─── Data to examine

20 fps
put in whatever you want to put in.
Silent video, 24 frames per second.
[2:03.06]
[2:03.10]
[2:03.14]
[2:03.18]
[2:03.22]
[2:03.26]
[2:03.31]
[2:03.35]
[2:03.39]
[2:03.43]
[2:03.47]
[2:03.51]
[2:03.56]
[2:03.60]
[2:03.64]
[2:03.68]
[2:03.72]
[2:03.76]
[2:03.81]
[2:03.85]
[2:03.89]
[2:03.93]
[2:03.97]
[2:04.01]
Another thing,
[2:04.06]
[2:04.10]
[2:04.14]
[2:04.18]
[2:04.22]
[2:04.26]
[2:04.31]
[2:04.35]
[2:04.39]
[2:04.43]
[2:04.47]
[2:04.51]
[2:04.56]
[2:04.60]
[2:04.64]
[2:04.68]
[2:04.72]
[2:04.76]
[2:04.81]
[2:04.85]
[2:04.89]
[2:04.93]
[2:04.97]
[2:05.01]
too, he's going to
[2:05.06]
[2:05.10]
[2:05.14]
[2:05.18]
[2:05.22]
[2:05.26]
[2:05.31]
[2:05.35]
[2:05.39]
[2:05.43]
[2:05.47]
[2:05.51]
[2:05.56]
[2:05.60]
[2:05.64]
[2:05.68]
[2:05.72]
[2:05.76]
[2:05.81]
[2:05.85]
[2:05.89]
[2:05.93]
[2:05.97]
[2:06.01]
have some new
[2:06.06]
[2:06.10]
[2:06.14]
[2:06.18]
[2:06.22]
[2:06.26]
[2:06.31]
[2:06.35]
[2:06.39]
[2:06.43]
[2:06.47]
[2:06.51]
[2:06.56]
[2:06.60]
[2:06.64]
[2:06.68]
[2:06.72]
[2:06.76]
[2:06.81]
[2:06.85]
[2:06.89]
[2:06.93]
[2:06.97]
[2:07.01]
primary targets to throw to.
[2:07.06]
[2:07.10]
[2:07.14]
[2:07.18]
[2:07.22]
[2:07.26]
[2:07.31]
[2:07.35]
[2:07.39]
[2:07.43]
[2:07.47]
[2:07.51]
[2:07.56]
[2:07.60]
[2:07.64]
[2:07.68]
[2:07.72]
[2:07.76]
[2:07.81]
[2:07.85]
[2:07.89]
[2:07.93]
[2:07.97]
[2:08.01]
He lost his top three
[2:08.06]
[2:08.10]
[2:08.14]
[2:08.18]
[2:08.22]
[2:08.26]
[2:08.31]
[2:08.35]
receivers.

──────
─── Data to examine

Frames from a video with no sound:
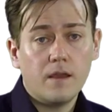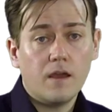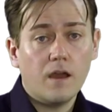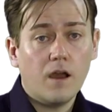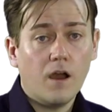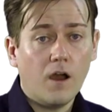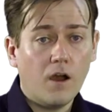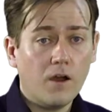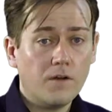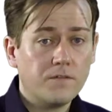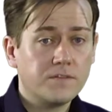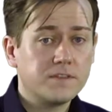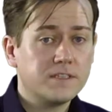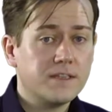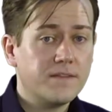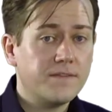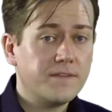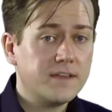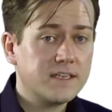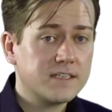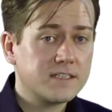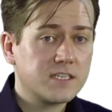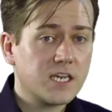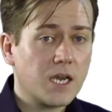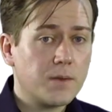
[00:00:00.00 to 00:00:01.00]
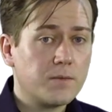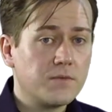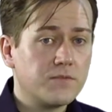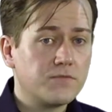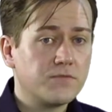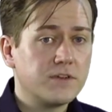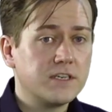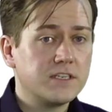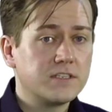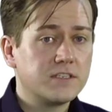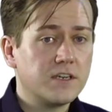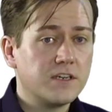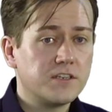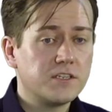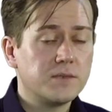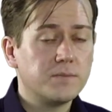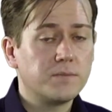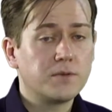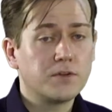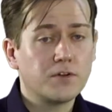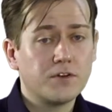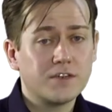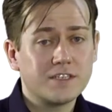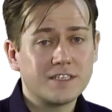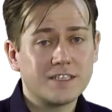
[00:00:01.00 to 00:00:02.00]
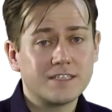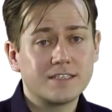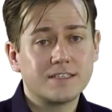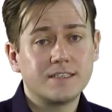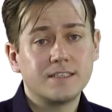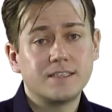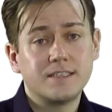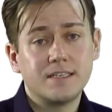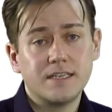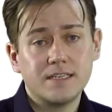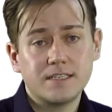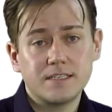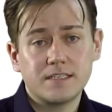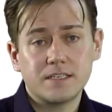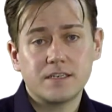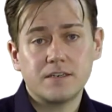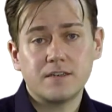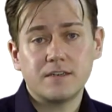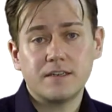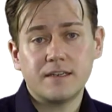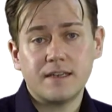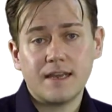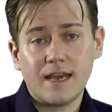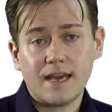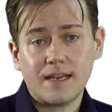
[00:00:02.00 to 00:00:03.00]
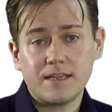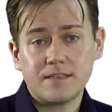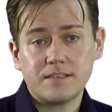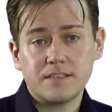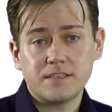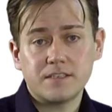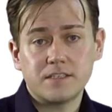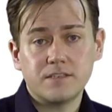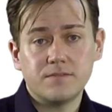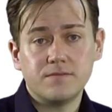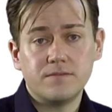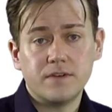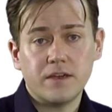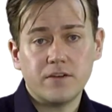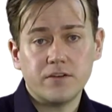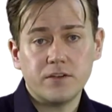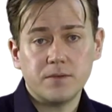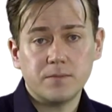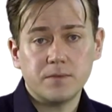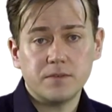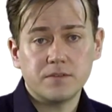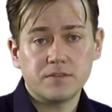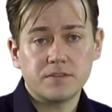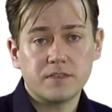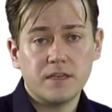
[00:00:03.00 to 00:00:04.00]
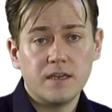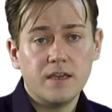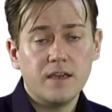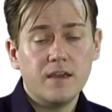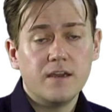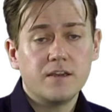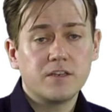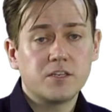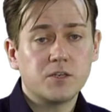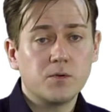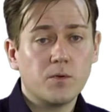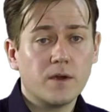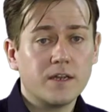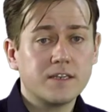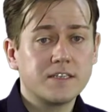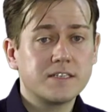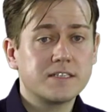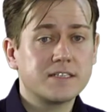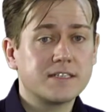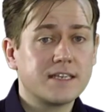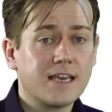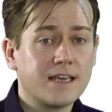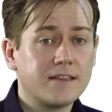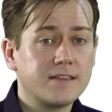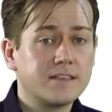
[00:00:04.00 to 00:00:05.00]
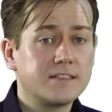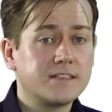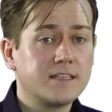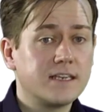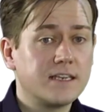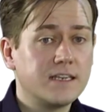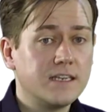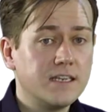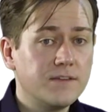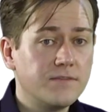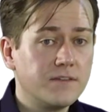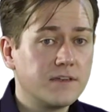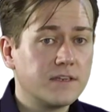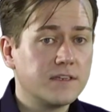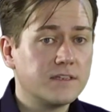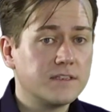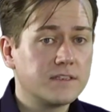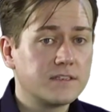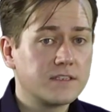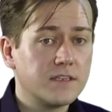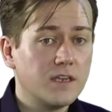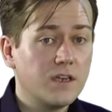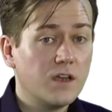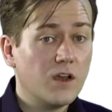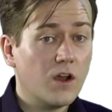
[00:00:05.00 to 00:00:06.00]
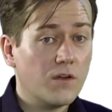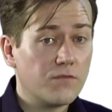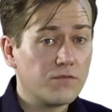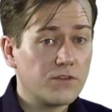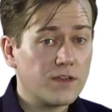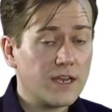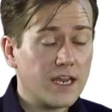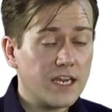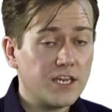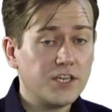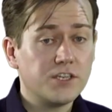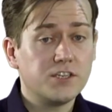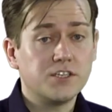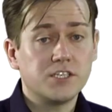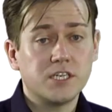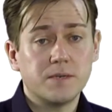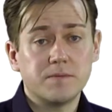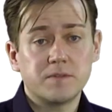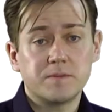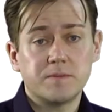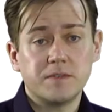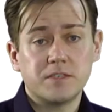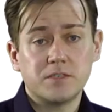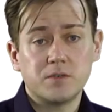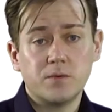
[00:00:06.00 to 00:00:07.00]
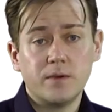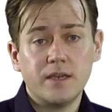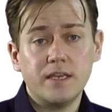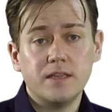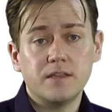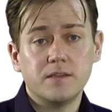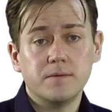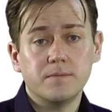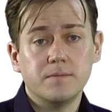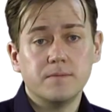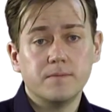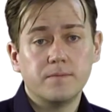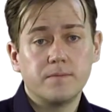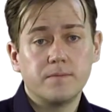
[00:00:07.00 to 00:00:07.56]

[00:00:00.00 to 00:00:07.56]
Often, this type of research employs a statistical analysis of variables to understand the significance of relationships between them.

──────
─── Data to examine

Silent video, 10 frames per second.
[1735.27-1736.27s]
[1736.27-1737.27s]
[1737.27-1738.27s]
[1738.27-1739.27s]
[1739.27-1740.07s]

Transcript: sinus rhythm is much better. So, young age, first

──────

What is required: Once you find the line with "[1735.27-1736.27s]" above, print it and every line after it up to and including the line with "Transcript: sinus rhythm", exactly as written and nothing else.

Output:
[1735.27-1736.27s]
[1736.27-1737.27s]
[1737.27-1738.27s]
[1738.27-1739.27s]
[1739.27-1740.07s]

Transcript: sinus rhythm is much better. So, young age, first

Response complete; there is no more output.